Acuario representa la manifestación última del proceso de conciencia de la mente como una herramienta superior.

En Géminis, nos percatamos que tenemos una mente, recibimos información, todo nos excita, nos despierta la curiosidad mercurial; desarrollamos la comunicación del tú a tú; los gemelos, en este percatarse del espejo, de que existe otro que es mi igual, que es mi reflejo, la otra parte de mí con quien hay un intercambio mental y comunicativo.

En Libra, reconocimos los vínculos relacionales; nada que verdaderamente busque trascendencia puede realizarse en el individualismo. La relatividad, los contratos, los acuerdos y el constante vaivén de la balanza para experimentarme a mí mismo a través del otro. La conciencia del “nosotros”.

Y finalmente, Acuario, la conciencia de mis relaciones más allá de mi entorno circundante y lo establecido en un contrato social; el uso de mis facultades, de la mente creativa, ingeniosa, innovadora y revolucionaria para el despliegue de mi individualidad en un contexto de mayor amplitud: el colectivo.

La conciencia de Acuario nos orilla a observar, que si bien en Leo (su opuesto complementario) se extiende la invitación al brillo del individuo, dicho brillo carece de sentido cuando no funge como un faro de fuego votivo y expansivo para calentar a otros, dar luz a otros, guía a otros. Por ello, Acuario goza de las cualidades del desapego, soltar el talento, despersonalizarme del “don”; no es mío, es de todos: el arte de ser Yo al servicio del otro. Asume el vuelo panorámico para revisar las estructuras capricornianas con objetividad, revisando, bajo el cuestionamiento: ¿esta estructura es para complacer a mi ego, rígido, ambicioso, o es funcional para sustentar la misión de compartirme con otros?

El símbolo de Acuario (dos ondas una sobre la otra) nos invita a vivir las dos perspectivas: la estructura ya bien afianzada en el proceso capricorniano y la visión espiritual, más acercada a la rendición pisciana que es nuestra siguiente y última parada. Oscilar entre el mundo concreto y el mundo de las ideas; entre el mundo físico y el mundo del espíritu. Los humanos somos esa dualidad que bien conviene asumir y aceptar para liberarnos de lo establecido que nos etiqueta y nos limita. Negar nuestra realidad dual nos esclaviza.

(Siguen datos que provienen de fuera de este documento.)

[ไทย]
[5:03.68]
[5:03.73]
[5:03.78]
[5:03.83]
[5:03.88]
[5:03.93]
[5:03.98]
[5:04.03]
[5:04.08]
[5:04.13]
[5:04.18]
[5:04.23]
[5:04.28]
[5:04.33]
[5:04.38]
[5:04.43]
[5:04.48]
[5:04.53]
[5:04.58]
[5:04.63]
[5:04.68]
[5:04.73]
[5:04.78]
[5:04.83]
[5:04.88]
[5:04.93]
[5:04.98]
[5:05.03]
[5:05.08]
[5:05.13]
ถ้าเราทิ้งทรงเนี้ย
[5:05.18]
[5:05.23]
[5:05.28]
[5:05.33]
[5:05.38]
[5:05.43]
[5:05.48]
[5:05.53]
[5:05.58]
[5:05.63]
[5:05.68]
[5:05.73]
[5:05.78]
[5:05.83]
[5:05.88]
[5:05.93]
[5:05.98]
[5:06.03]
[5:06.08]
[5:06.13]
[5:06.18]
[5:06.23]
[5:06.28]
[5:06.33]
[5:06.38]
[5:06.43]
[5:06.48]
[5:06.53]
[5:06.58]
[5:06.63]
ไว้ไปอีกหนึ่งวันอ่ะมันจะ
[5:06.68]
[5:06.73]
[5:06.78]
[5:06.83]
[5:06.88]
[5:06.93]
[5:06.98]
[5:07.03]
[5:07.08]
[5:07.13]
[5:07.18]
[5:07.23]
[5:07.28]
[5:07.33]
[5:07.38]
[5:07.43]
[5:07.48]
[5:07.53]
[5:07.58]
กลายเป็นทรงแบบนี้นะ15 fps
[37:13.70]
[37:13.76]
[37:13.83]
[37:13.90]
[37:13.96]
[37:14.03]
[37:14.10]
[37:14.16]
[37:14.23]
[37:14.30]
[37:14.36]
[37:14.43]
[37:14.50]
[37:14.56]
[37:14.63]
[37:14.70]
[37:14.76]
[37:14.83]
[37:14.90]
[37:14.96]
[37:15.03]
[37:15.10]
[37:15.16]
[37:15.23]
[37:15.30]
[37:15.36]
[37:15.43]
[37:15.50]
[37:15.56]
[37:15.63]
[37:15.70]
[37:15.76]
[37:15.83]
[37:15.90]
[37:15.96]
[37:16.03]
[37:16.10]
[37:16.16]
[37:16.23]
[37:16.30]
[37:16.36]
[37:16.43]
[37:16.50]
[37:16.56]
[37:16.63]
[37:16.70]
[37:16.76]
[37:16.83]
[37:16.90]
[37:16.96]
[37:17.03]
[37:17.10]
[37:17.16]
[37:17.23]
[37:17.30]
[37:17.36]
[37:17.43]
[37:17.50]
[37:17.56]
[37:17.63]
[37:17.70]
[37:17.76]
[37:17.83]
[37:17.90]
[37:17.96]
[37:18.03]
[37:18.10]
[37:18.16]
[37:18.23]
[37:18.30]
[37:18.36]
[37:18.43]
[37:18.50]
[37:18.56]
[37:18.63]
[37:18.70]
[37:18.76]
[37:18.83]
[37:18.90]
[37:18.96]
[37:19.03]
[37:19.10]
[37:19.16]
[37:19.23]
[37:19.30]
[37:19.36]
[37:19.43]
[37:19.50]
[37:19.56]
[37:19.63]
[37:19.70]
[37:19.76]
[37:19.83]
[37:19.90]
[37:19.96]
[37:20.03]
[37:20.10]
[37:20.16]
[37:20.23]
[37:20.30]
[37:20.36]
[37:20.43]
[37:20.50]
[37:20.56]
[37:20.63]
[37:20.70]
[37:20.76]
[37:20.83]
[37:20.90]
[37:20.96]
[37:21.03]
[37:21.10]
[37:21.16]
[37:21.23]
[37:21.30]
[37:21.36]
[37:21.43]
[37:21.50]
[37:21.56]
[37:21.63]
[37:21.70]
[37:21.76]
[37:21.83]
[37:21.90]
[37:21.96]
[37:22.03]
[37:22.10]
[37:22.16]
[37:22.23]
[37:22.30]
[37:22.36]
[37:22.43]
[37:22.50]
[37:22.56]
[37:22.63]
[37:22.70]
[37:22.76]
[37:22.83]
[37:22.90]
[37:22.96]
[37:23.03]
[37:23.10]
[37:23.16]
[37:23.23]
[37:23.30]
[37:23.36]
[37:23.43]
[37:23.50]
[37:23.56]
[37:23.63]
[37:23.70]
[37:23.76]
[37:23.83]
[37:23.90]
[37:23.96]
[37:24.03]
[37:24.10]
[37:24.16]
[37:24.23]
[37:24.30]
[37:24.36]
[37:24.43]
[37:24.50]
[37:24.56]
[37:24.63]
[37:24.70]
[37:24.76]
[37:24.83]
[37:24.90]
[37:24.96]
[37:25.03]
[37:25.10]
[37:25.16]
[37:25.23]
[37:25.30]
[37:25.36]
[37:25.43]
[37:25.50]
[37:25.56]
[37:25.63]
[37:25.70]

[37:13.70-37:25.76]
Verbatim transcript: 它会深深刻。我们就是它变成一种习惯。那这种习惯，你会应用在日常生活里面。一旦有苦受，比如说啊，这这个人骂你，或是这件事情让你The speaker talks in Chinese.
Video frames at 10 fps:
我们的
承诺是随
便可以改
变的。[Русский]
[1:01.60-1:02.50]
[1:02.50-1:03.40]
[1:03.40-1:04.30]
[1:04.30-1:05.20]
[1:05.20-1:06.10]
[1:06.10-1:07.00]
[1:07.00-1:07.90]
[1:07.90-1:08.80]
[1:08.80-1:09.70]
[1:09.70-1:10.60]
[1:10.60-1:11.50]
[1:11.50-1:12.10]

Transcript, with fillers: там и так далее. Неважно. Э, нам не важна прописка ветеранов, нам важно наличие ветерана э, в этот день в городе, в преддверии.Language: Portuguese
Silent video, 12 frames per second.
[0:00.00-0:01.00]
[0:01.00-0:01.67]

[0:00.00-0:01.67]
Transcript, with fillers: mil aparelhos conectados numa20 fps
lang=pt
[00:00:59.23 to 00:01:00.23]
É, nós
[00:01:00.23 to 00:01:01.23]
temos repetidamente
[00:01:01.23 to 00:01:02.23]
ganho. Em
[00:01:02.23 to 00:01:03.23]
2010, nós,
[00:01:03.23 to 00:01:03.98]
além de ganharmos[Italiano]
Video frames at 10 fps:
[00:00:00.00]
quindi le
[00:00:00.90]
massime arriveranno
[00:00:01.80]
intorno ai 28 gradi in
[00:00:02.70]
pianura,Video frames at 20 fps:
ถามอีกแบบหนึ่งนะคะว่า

Acuario -regido por Urano, el dios de los cielos- nos lleva en ese vuelo, elevándonos por sobre el juicio y lo prestablecido, dándonos la oportunidad de reconocernos como seres factor de cambio en las realidades que -hallamos participado o no de manera consciente- todos hemos construido. Vale la pena permitirnos el regocijo vivir la liberación, de ver al Ser y de Ser*vir.

 

Feliz Luna Nueva en Acuario a todos.

MdB

*Stellium: Acumulación de planetas en un mismo signo o casa con menos de 5 grados matemáticos entre sí.